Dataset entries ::
________________

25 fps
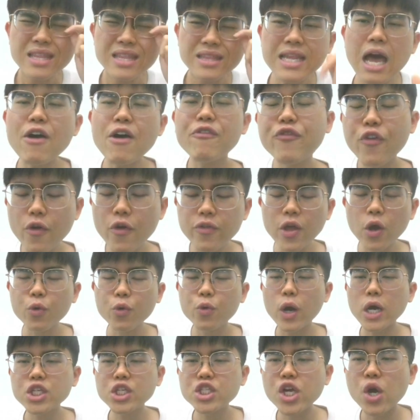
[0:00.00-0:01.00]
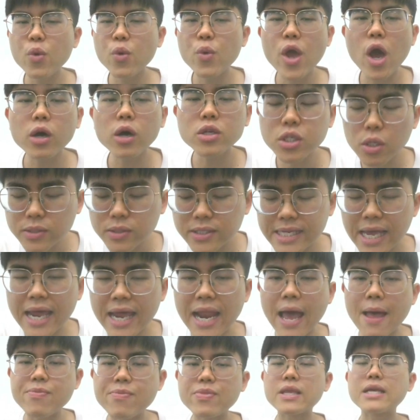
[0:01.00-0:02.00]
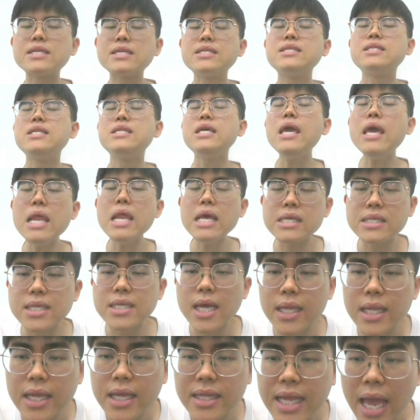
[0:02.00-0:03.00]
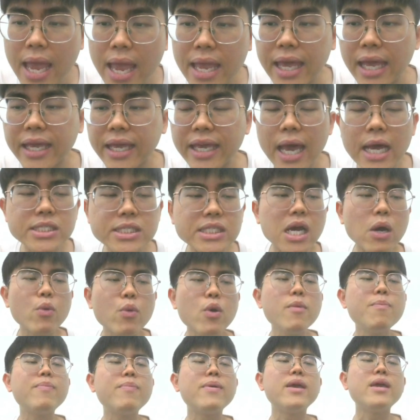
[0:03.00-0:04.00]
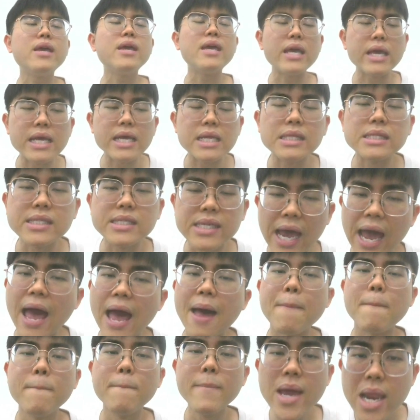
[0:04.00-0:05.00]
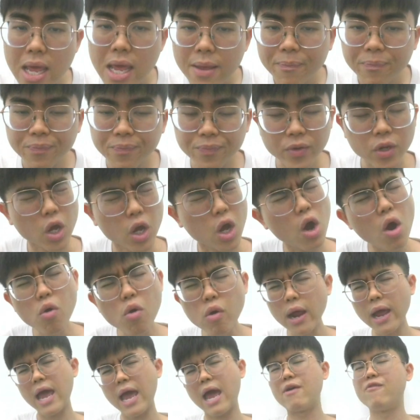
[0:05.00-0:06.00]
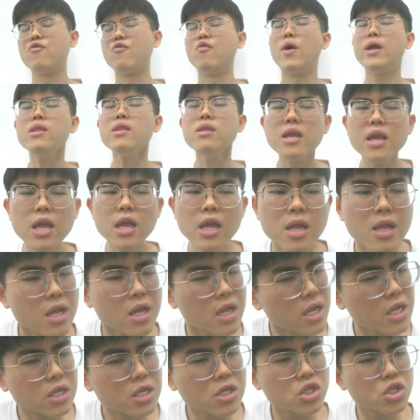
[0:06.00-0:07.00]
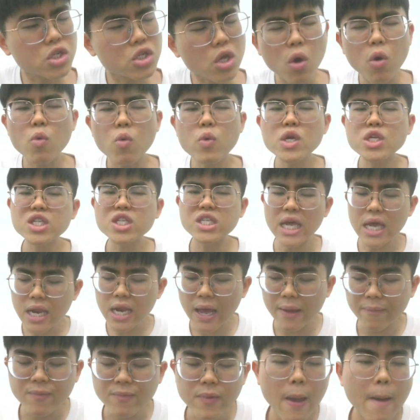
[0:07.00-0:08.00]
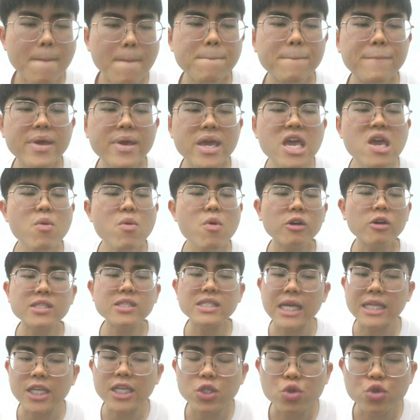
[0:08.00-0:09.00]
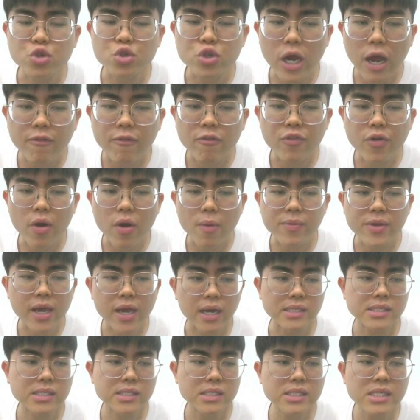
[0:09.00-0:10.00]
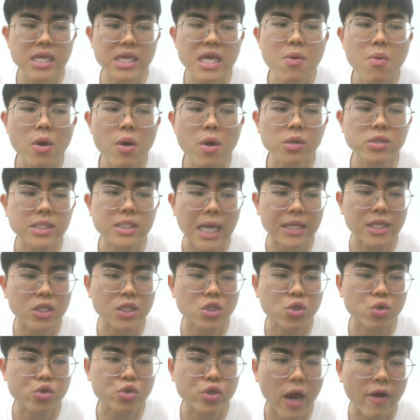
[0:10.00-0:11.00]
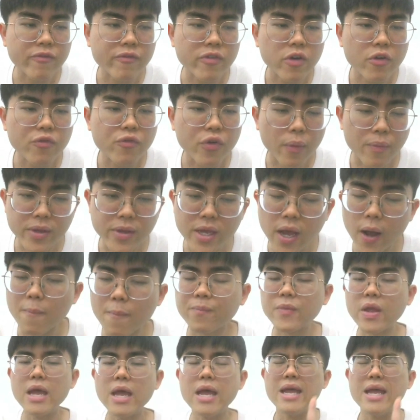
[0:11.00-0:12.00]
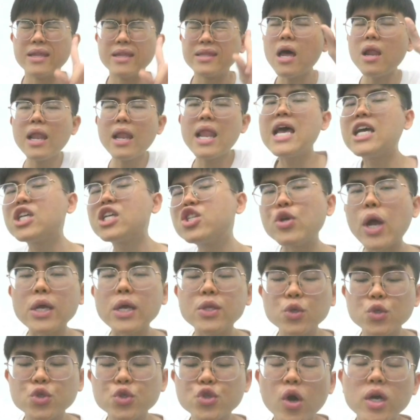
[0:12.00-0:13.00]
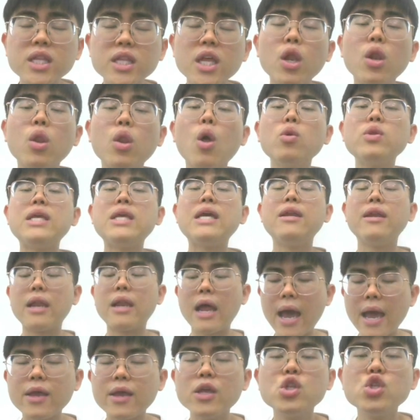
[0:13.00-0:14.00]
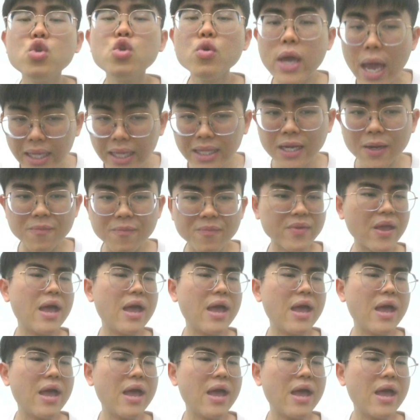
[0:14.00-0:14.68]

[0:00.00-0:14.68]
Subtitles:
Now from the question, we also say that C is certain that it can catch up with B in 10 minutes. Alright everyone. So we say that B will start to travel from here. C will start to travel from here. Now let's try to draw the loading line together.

________________

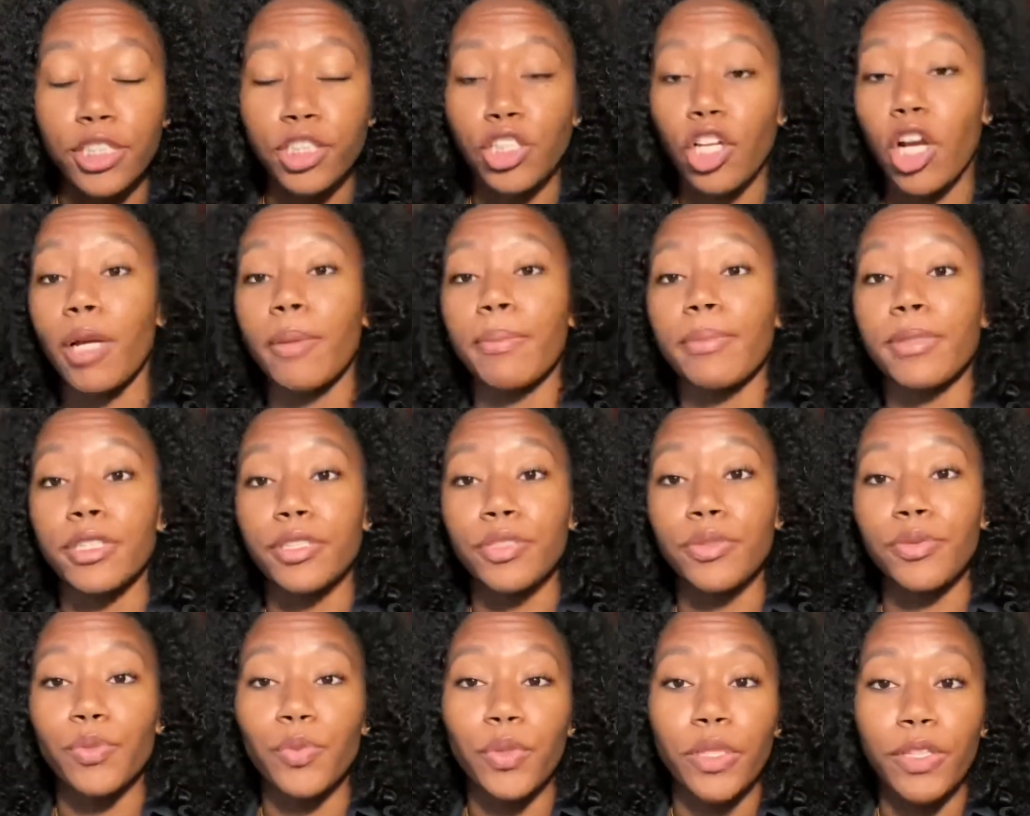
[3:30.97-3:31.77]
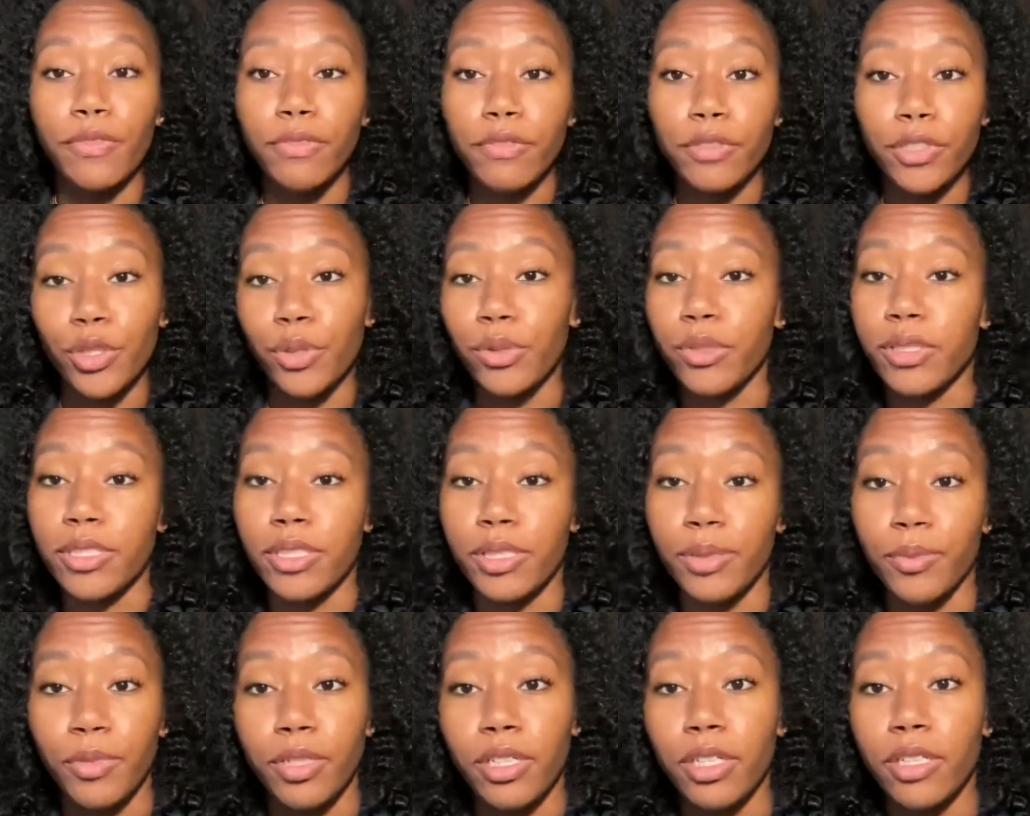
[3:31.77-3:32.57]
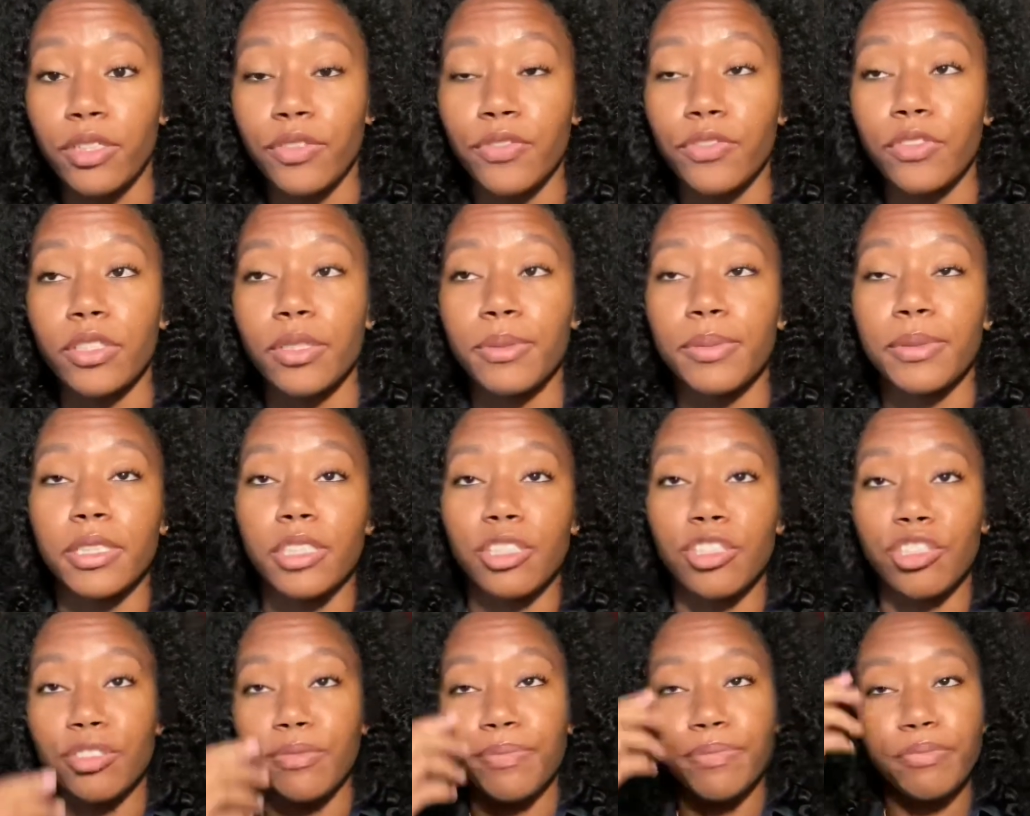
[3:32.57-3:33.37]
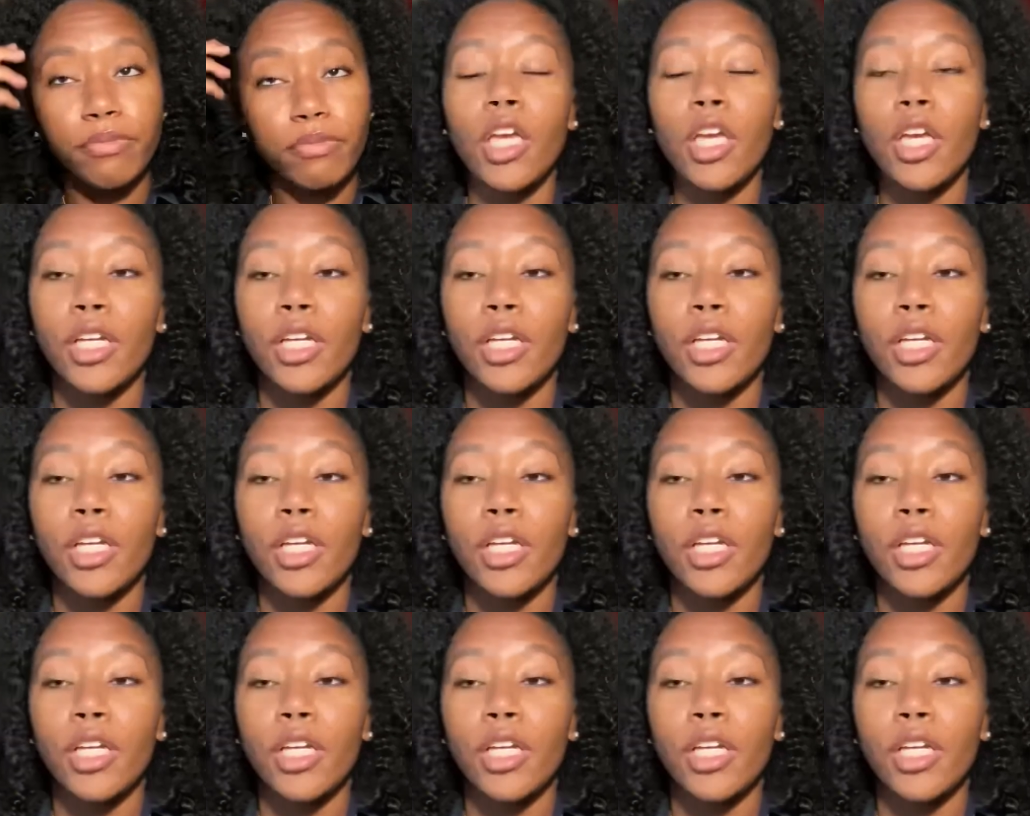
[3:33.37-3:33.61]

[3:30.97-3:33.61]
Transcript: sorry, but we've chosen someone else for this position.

________________

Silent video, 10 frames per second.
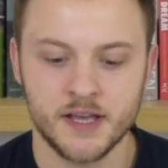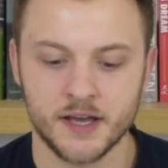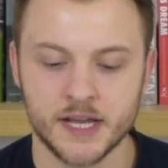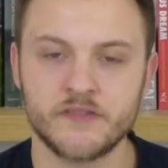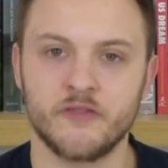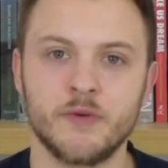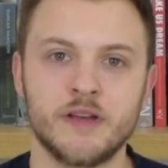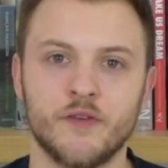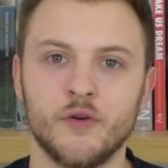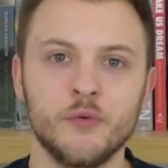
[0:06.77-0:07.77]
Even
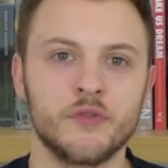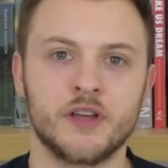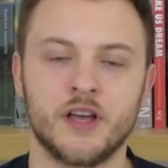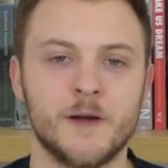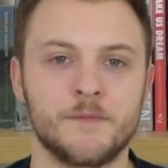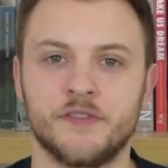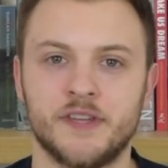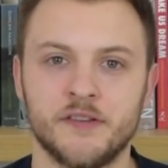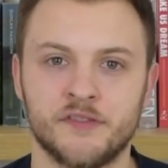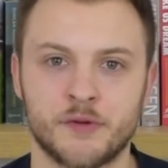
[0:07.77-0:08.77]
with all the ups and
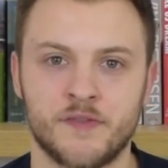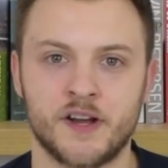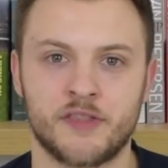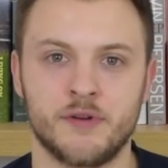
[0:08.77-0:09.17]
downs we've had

________________

AIM OF THE TASK ::
The answer is the lines above from the one with "[3:30.97-3:31.77]" to the one with "Transcript: sorry, but", set down exactly, with no pictures.

WRITTEN ANSWER ::
[3:30.97-3:31.77]
[3:31.77-3:32.57]
[3:32.57-3:33.37]
[3:33.37-3:33.61]

[3:30.97-3:33.61]
Transcript: sorry, but we've chosen someone else for this position.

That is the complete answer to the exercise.